The production of an ALTA Survey is subject to strict “minimum standard detail requirements” established by the American Land Title Association (“ALTA”) and the National Society of Professional Surveyors (“NSPS”).  The requirements not only identify the items that must appear on an ALTA Survey but may refer to and include items listed on an optional “Table A”.  Table A items can be costly and time-consuming so the surveyor should only be instructed to perform items necessary for obtaining a loan or purchasing the land.


It should be noted that most lenders in a commercial transaction require an ALTA Survey or at least require the title insurer to insure over the survey matters as they exist on the ground.  Obtaining an ALTA Survey is standard due diligence in a commercial transaction.
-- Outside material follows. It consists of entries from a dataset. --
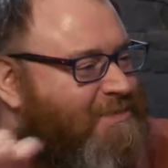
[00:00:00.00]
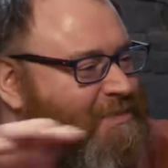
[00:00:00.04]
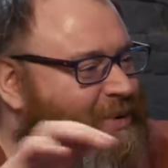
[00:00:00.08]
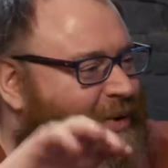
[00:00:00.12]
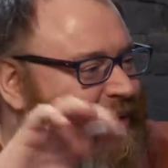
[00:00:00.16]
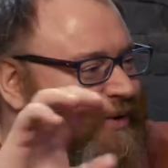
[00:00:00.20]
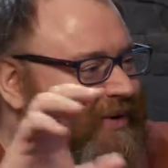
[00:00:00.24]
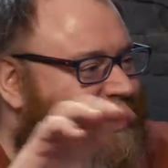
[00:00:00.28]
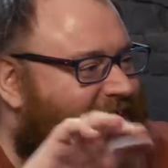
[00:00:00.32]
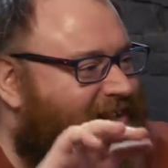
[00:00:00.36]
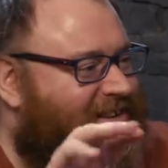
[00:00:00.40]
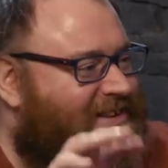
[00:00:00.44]

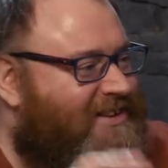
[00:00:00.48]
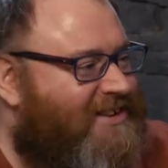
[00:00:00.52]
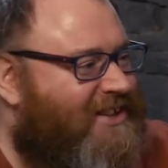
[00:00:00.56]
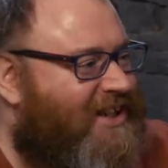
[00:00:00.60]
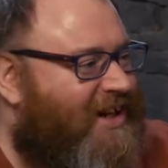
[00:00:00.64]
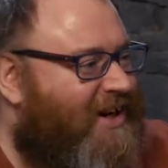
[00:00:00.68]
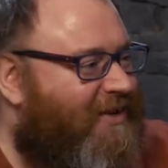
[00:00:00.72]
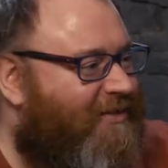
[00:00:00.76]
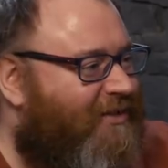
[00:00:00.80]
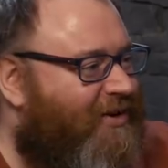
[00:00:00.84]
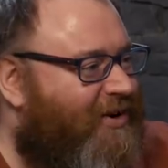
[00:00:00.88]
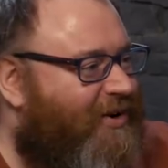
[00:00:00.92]
pouring
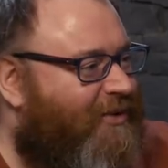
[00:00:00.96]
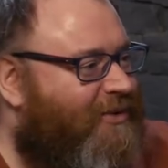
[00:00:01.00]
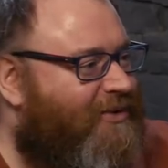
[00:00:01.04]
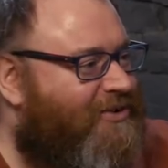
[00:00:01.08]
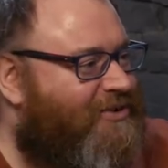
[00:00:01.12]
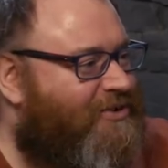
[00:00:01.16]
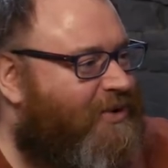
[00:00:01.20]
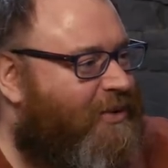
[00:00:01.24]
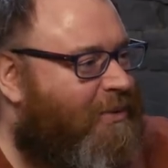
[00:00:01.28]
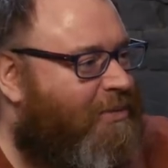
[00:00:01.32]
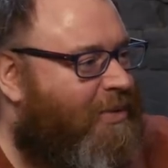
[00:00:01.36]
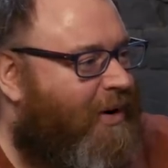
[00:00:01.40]
cereal
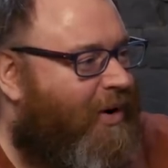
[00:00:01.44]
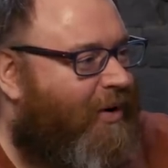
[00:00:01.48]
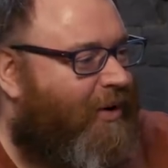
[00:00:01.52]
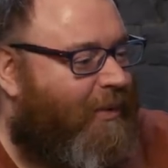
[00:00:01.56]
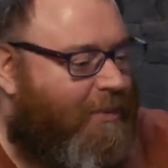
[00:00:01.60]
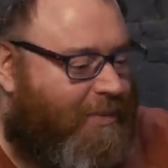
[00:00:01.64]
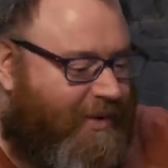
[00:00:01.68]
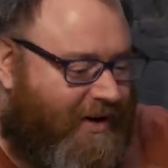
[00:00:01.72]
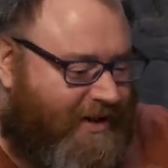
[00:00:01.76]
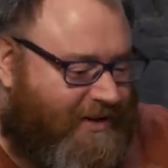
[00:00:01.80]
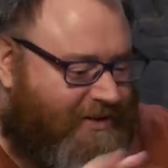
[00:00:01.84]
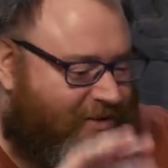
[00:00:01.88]
into a bowl,
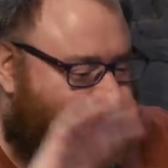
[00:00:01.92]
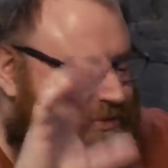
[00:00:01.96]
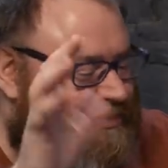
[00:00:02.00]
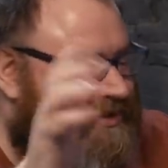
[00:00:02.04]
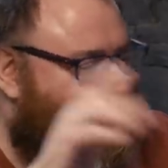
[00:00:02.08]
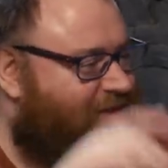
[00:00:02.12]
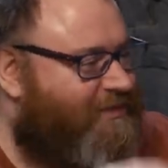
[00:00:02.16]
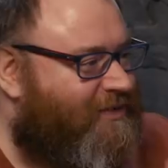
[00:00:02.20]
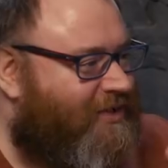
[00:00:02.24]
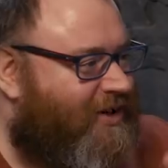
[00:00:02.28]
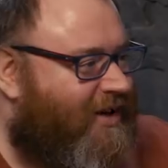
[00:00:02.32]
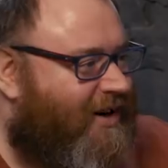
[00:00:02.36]
but it's all
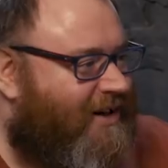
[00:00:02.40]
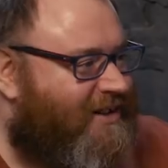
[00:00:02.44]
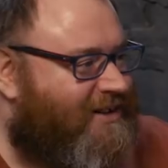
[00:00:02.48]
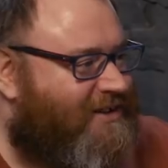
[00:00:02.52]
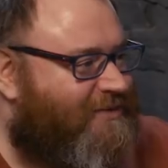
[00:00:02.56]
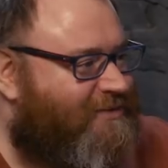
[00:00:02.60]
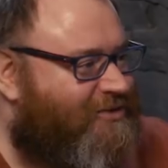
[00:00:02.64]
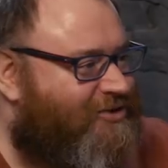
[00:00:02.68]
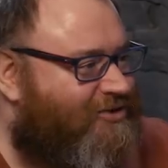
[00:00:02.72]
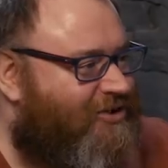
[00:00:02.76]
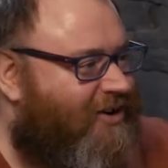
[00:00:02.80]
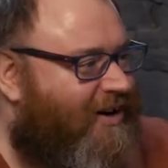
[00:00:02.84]
different kinds
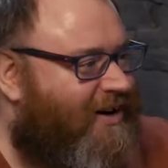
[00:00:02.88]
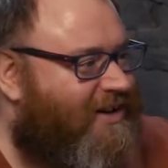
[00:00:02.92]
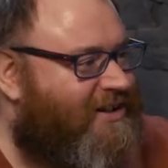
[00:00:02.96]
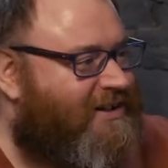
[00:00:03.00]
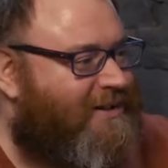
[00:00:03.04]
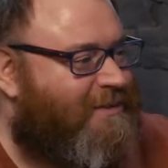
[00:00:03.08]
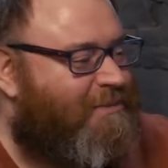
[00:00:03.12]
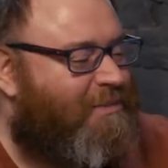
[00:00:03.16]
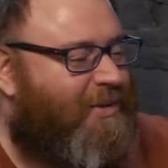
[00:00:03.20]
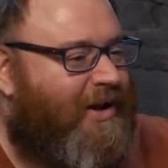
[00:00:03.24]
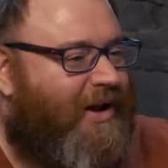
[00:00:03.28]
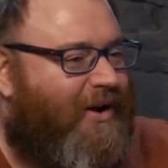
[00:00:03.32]
of drugs
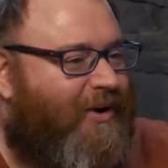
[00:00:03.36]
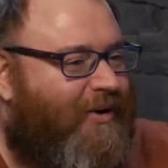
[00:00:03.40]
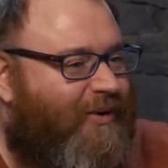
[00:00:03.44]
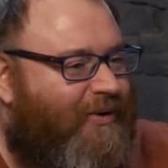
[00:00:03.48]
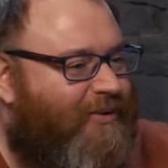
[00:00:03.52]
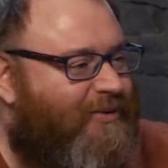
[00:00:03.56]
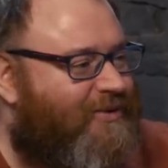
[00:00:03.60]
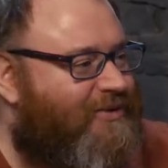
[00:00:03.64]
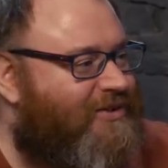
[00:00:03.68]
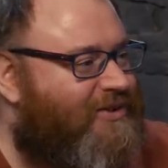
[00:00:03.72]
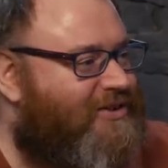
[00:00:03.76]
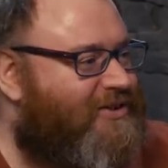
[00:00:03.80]
and mm.
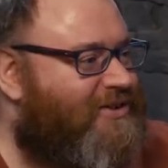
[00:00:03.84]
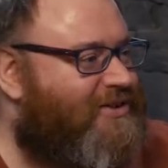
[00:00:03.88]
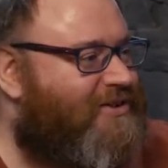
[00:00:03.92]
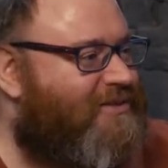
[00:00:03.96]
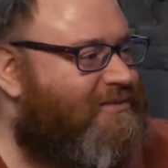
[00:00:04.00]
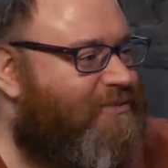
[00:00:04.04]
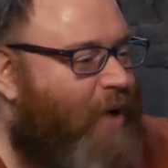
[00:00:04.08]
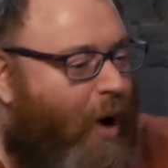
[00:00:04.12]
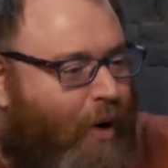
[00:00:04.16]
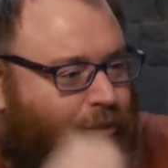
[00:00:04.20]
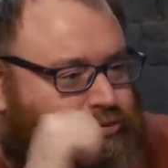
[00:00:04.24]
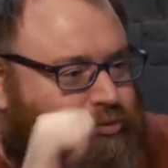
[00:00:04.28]
pills.
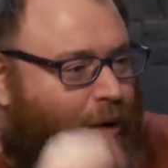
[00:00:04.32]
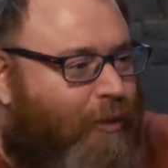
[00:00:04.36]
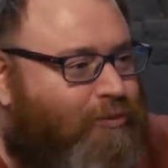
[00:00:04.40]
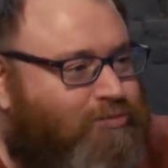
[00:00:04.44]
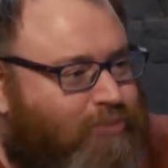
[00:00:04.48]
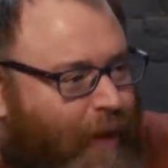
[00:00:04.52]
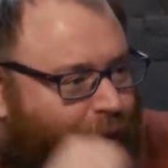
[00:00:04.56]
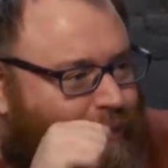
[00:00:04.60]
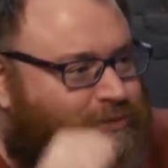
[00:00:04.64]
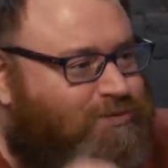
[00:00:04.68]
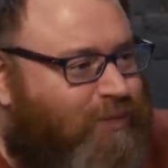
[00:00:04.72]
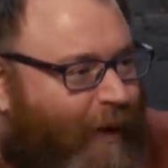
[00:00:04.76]

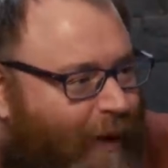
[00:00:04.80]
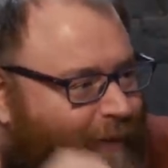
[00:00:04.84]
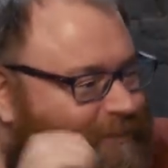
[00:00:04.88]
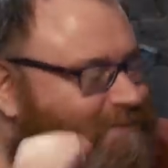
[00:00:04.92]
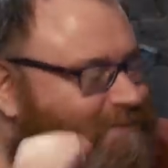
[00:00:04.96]
And um, just, um,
The ALTA Survey must be certified to the parties to a transaction, buyer, seller, lender and title insurer, so that if an issue arises, the parties can point to the surveyor for an explanation as well as  possible liability.  The ALTA Survey should be carefully examined by the parties and their counsel to determine the risks, if any, in proceeding with the transaction.
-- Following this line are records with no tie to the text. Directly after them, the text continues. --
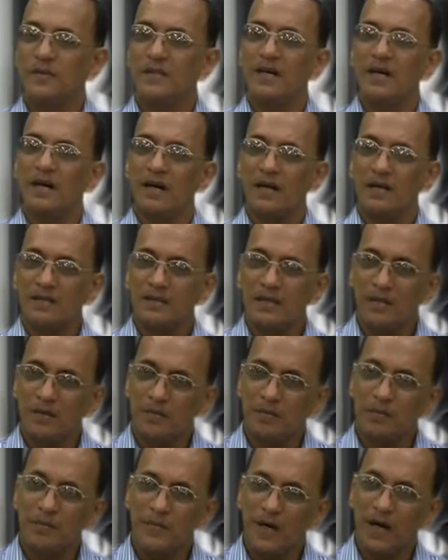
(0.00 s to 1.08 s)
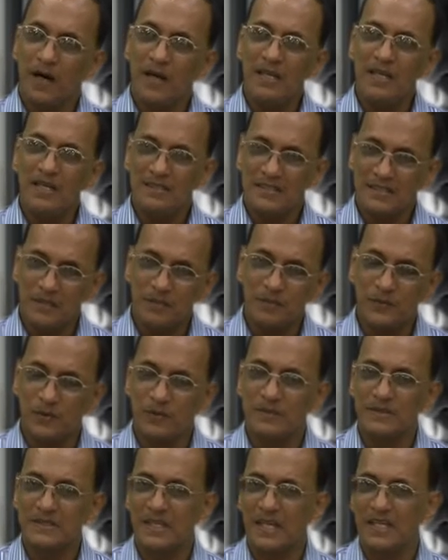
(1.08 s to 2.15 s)
the earliest
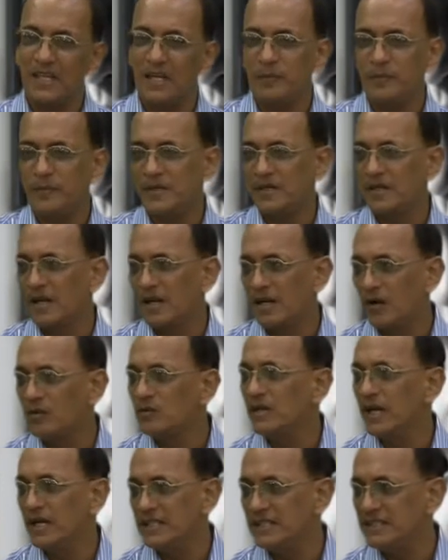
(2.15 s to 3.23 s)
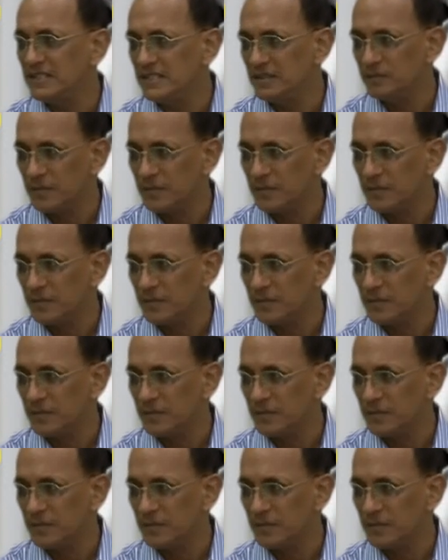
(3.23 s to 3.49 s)
symptoms can appear around 18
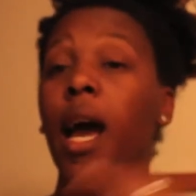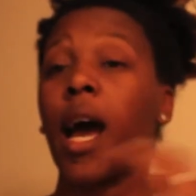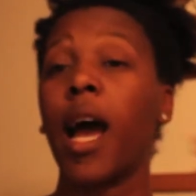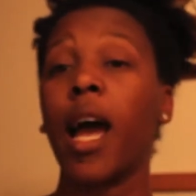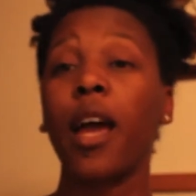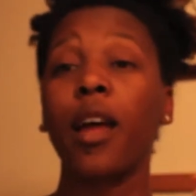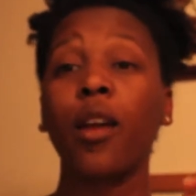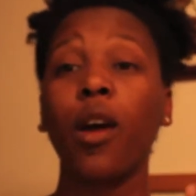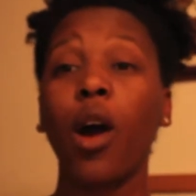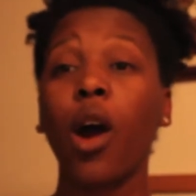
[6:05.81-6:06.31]
I
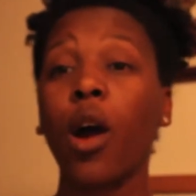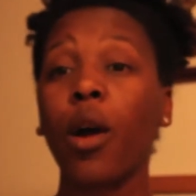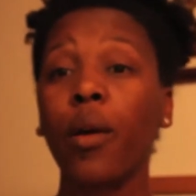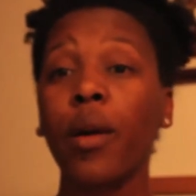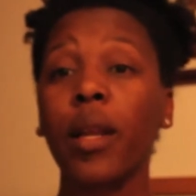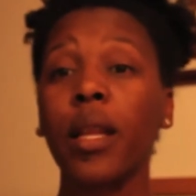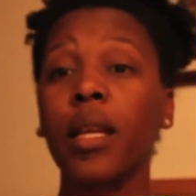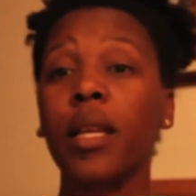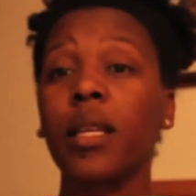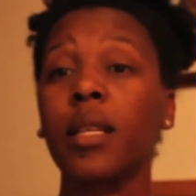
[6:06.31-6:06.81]
had
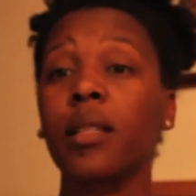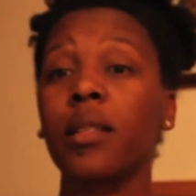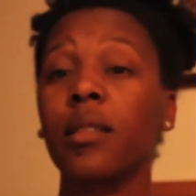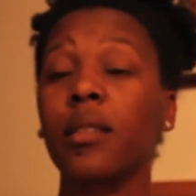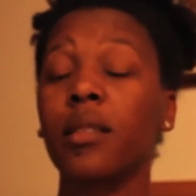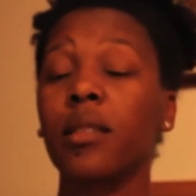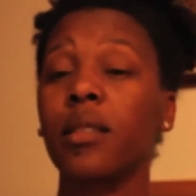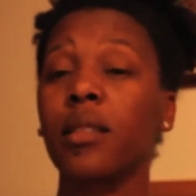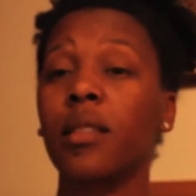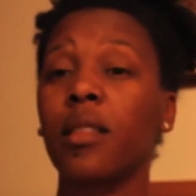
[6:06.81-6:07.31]
already
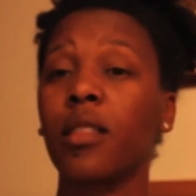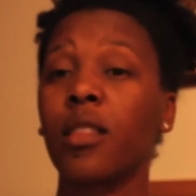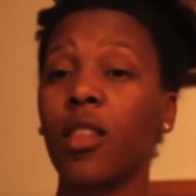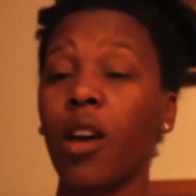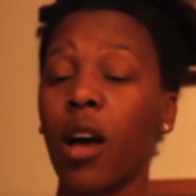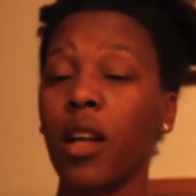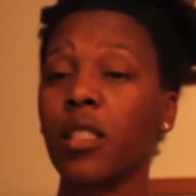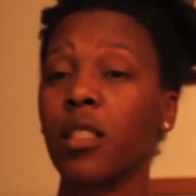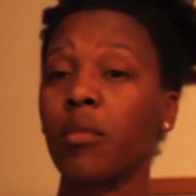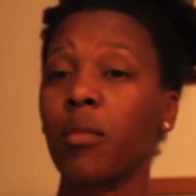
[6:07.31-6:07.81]

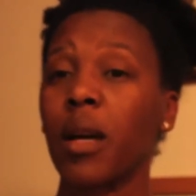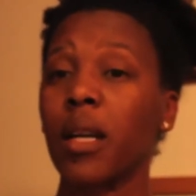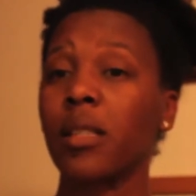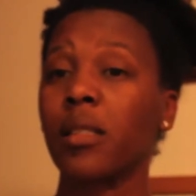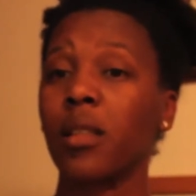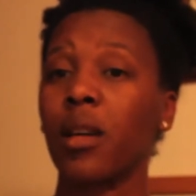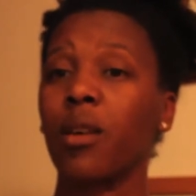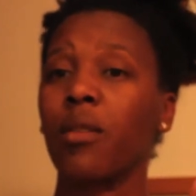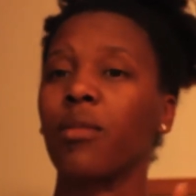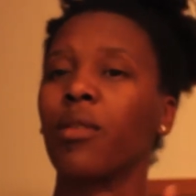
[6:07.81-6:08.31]
thought to
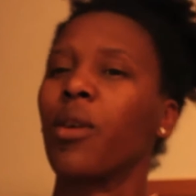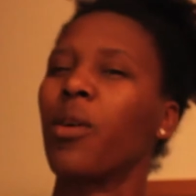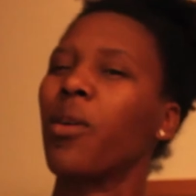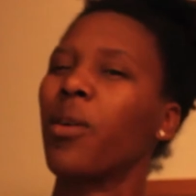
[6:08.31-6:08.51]
myself,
The review of an ALTA Survey is a methodical process with several key points of interest, including:

  1.       Legal Description – the legal description should always be double-checked against the title commitment.
  2.       Certification – each party to the transaction should be named in the surveyor certificate, including the title insurer.
  3.       Title Exceptions – each title exception in Schedule B of the commitment for title insurance should be listed on the ALTA Survey and the location of every “plottable” item should be graphically noted thereon.  Some items are vague or “blanket” exceptions that cannot be shown.  Blanket items should be noted as such on the ALTA Survey.
  4.       Encroachments – possible encroachments must be located and reviewed for a determination as to whether to continue with the transaction.  Encroachments can consist of fences offline, buildings existing into or from an adjoining parcel, roads, and utility easements running under or through buildings.
  5.       Gaps and Gores – gaps and gores include overlaps of boundary lines with adjacent parcels and open areas within or between parcels and should be carefully examined.
  6.       Access – access to a public road is of utmost importance and should be clearly depicted on the ALTA Survey.


The above list is not intended to be all-inclusive but is intended to emphasize the complexity of an ALTA Survey.


Without an ALTA Survey, the parties do not have knowledge of what exists on the ground.  ALTA Surveys play an important role in keeping commercial transactions on schedule, while also eliminating risks.  The cost of an ALTA Survey can be expensive, but it can be much more expensive not to obtain one in your transaction.